**ACTIVITY:**
Exclude the pictures; give every entry again exactly as written.

Records from a dataset
# # #

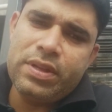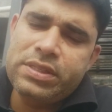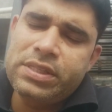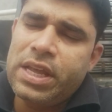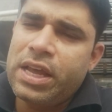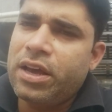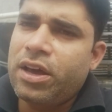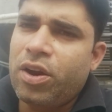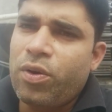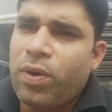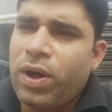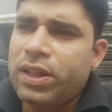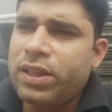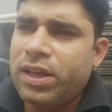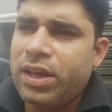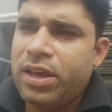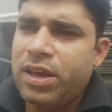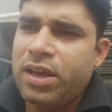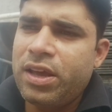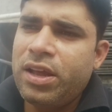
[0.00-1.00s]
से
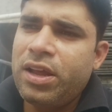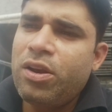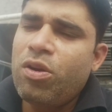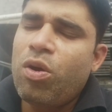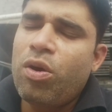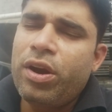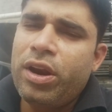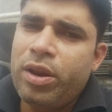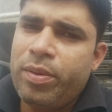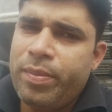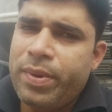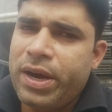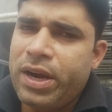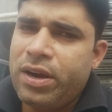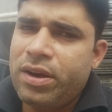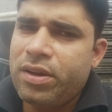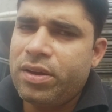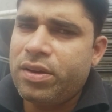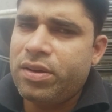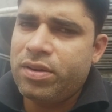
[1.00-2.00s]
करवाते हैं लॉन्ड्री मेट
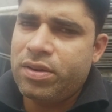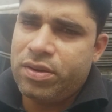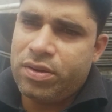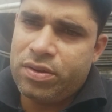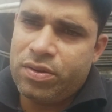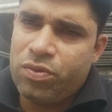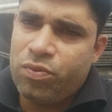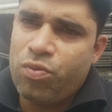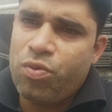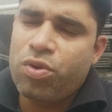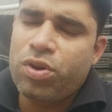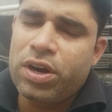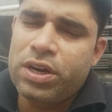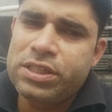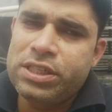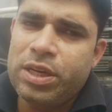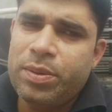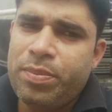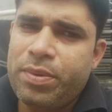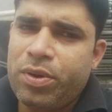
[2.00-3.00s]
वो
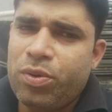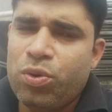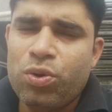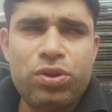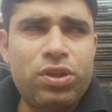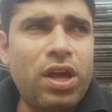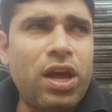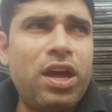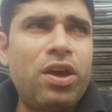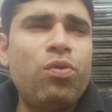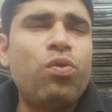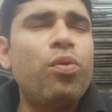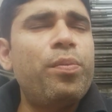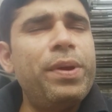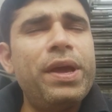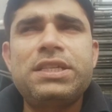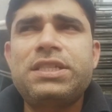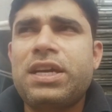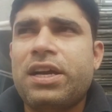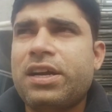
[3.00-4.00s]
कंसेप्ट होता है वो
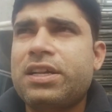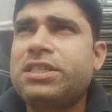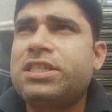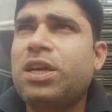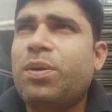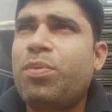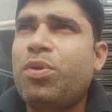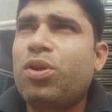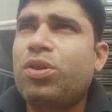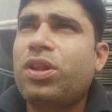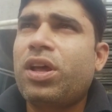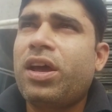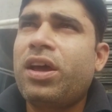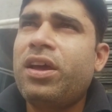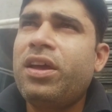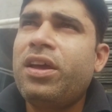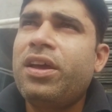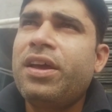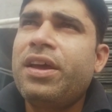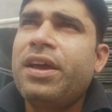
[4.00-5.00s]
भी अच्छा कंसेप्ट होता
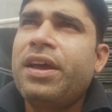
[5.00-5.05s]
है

# # #

**RESPONSE FOR THIS EXERCISE:**
[0.00-1.00s]
से
[1.00-2.00s]
करवाते हैं लॉन्ड्री मेट
[2.00-3.00s]
वो
[3.00-4.00s]
कंसेप्ट होता है वो
[4.00-5.00s]
भी अच्छा कंसेप्ट होता
[5.00-5.05s]
है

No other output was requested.